Using a genetic model he developed, Park is probing the earliest indicators of the disease, before symptoms appear, in a search for effective treatments.
"We still don't know what causes Alzheimer's disease, and that's the challenge," said Park, who also is part of CMU's interdisciplinary neuroscience and biochemistry, cellular and molecular biology programs.
While heredity makes a small percentage of people susceptible to Alzheimer's, 95% of cases seem to occur randomly.
Park said those random cases account for the bulk of clinical evaluations and studies of Alzheimer's disease progression. But when researching the disease mechanisms, most scientists study the hereditary disease models.
Park focuses instead on the 95%.
Going upstream
Park said most Alzheimer's disease research centers on the symptoms seen in later stages rather than the early triggers.
With funding from the National Institutes of Health, he's focusing on the "upstream process" — what happens to initiate the disease? He said it's a bit like learning the reasons behind the current new car shortage.
"You can have a car and happily drive it around, but if you know how to make a car — the upstream process — then you understand what the key parts are," he said.
"If cars are not being produced and you don't know the upstream process, it's hard to understand why there might be a backlog. But now people are like, 'well, there's a computer chip shortage, which is critical for cars.'"
In other words, Park said, understand the process and you probably can tap into it and fix problems early on.
A unique approach
Park is focusing now on a process called neuronal cell cycle re-entry.
Neurons, unlike most other types of cells, don't replace themselves through cell division — they last for a person's lifetime. In early Alzheimer's disease, though, neuron cells are not dividing, yet chemical markers associated with cell division begin to appear. These markers may have adverse impacts that are not yet well understood. They might kill cells or cause Alzheimer's, Park said.
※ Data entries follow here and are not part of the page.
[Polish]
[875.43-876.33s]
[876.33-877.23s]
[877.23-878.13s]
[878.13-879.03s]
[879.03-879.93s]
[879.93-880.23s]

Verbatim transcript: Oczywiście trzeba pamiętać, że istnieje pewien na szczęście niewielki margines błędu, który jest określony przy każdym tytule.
This is where Park's genetic model comes in. It's a type of mouse bred specially to carry these chemical markers. His latest research, published June 28 in the Journal of Alzheimer's Disease, crossed those mice with other mice whose brains accumulate amyloid-beta, a protein fragment associated with Alzheimer's. Their offspring developed several of the same conditions found in the brains of people with Alzheimer's.
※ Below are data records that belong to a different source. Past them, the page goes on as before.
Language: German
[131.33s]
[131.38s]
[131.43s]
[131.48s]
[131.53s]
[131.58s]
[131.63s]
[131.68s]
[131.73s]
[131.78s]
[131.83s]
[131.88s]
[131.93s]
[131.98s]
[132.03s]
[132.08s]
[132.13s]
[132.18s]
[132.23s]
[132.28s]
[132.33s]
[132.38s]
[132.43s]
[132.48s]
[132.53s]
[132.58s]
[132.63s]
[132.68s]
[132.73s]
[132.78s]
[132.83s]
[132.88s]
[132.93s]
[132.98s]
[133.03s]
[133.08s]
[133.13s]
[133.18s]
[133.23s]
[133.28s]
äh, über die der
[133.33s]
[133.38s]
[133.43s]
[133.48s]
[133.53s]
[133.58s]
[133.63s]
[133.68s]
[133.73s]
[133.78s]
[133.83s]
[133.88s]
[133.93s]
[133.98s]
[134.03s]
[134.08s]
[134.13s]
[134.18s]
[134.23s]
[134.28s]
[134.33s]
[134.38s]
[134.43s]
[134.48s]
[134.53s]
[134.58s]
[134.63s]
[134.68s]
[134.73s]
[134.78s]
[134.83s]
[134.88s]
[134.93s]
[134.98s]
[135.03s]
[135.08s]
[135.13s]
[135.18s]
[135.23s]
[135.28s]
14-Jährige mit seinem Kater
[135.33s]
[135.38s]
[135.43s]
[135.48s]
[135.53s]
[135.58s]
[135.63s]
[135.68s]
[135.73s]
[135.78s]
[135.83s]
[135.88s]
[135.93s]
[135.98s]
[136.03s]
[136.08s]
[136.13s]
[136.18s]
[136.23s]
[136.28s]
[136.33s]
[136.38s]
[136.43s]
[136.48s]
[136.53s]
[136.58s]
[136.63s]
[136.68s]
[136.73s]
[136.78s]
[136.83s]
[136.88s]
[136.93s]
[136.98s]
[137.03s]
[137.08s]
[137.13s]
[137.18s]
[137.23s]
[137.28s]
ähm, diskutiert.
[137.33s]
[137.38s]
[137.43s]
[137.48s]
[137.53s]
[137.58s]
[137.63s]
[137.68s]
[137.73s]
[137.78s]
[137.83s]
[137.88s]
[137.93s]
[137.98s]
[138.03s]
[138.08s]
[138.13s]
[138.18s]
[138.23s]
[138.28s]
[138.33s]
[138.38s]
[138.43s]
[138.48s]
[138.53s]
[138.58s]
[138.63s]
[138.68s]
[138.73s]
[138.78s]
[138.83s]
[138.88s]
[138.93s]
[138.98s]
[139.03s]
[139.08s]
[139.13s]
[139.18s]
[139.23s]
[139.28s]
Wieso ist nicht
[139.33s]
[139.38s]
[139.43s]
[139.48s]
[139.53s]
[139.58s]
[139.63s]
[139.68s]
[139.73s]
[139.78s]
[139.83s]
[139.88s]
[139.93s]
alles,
It's a significant finding because, even though amyloid-beta is the subject of much Alzheimer's research, it doesn't appear to cause the disease on its own.
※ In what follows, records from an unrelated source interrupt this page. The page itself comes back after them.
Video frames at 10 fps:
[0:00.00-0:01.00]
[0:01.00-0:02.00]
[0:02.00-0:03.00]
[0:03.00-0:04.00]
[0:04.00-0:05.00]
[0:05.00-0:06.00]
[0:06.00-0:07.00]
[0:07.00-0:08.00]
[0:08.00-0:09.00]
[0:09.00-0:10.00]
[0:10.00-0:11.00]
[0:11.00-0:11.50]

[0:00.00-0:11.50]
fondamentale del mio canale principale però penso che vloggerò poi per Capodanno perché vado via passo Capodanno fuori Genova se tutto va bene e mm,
"There are people who can have amyloid-beta and be cognitively unimpaired," Park said. "My model is looking at the non-amyloid-beta aspects of the disease."
Crunching the numbers
Park is collaborating with researchers from other institutions and talking with bioinformatics experts who can process the big data involved in interpreting thousands of chemical interactions in the brain.
They'll look for unique features, processes and pathways that new drugs could target.
"You let the data lead you," he said. "The goal is to understand the disease and then to target those processes to delay or stop the disease. That is the ultimate goal."